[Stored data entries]
=-=-=
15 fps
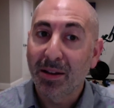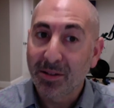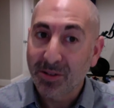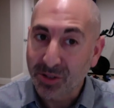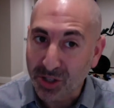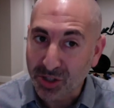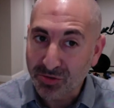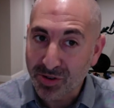
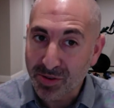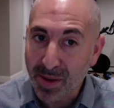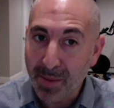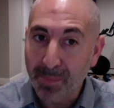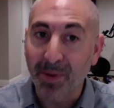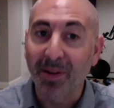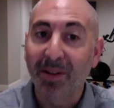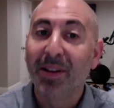Just
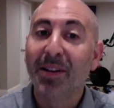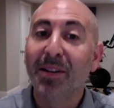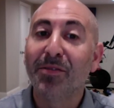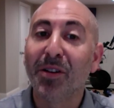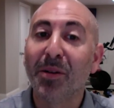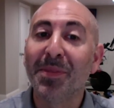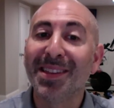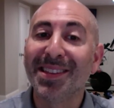remember,
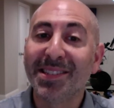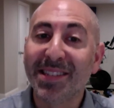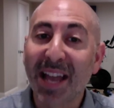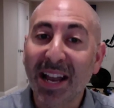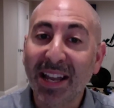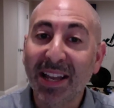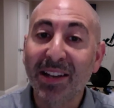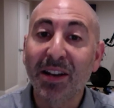from the
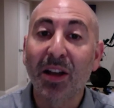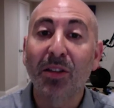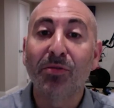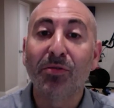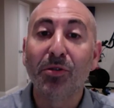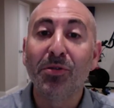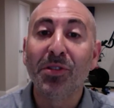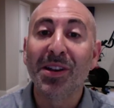2nd
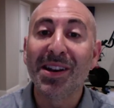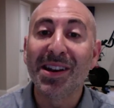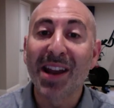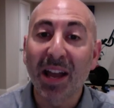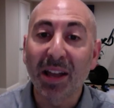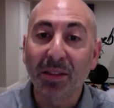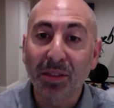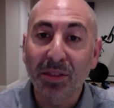through the
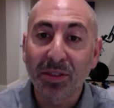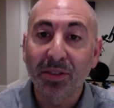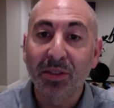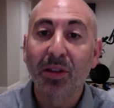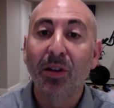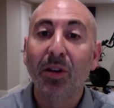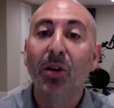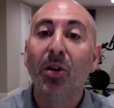9th,
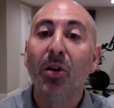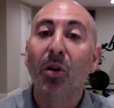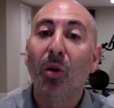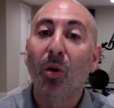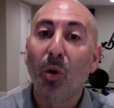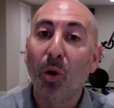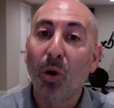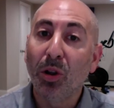
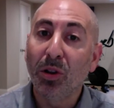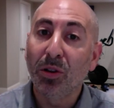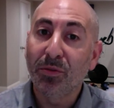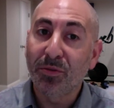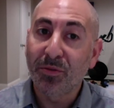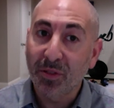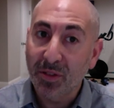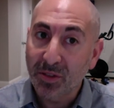all
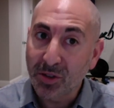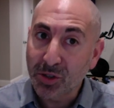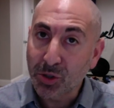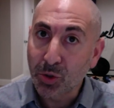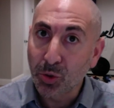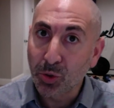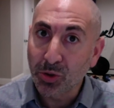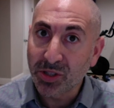of the
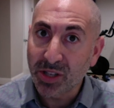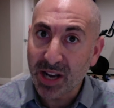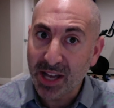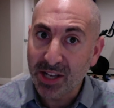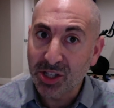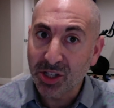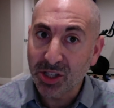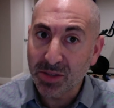schools that I
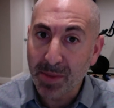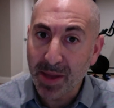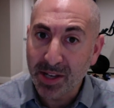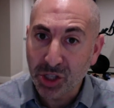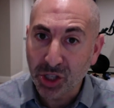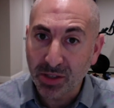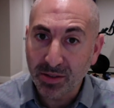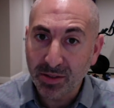just
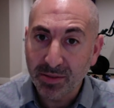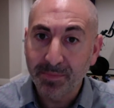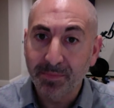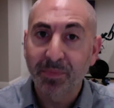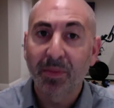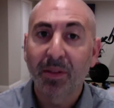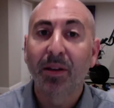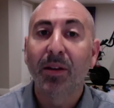mentioned,
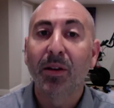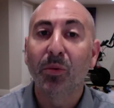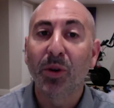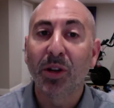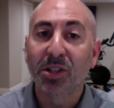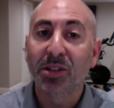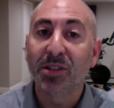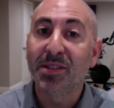
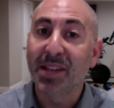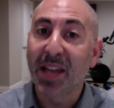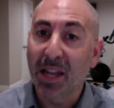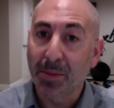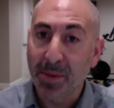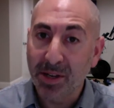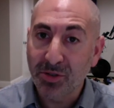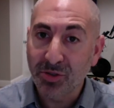which is the
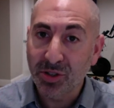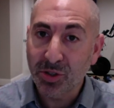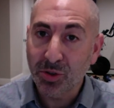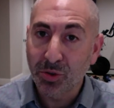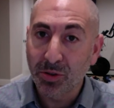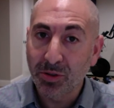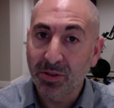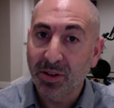elementary
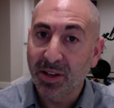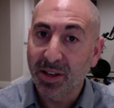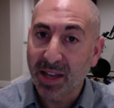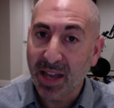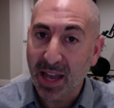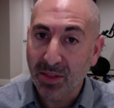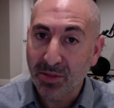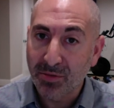school,
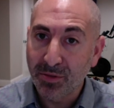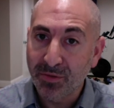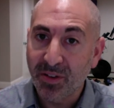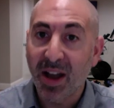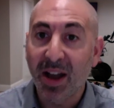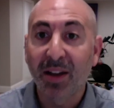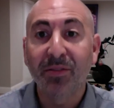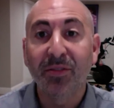K through
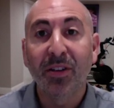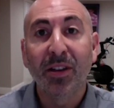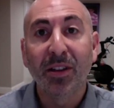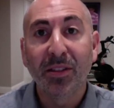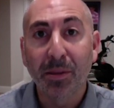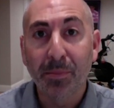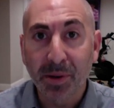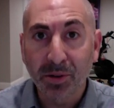5,
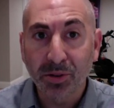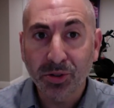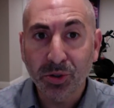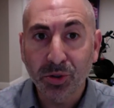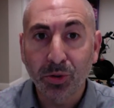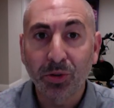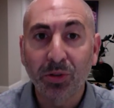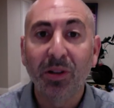the middle
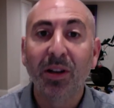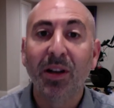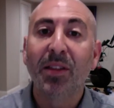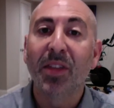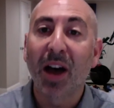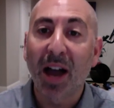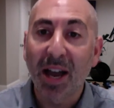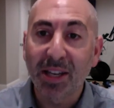school,
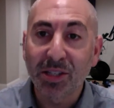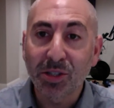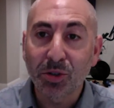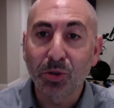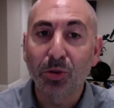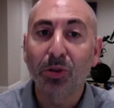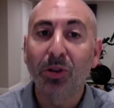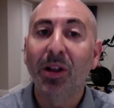the high
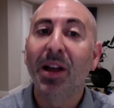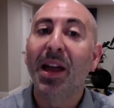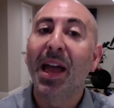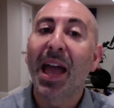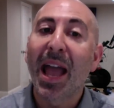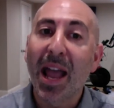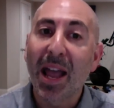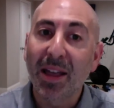school,
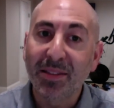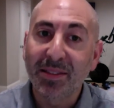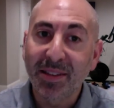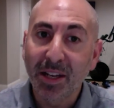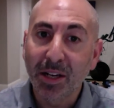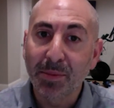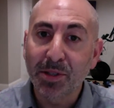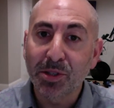and
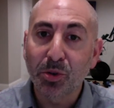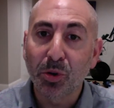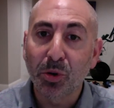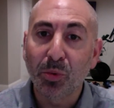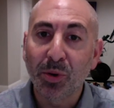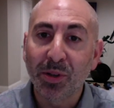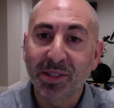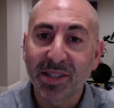Tiegerman School
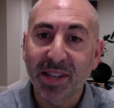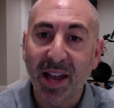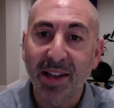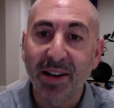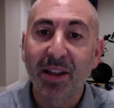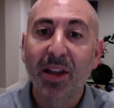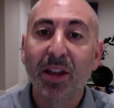at Woodside,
=-=-=
TASK DETAILS
Down to the last line, return the entries above exactly, with no pictures.

OUTPUT OF THE TASK
15 fps
Just
remember,
from the
2nd
through the
9th,
all
of the
schools that I
just
mentioned,
which is the
elementary
school,
K through
5,
the middle
school,
the high
school,
and
Tiegerman School
at Woodside,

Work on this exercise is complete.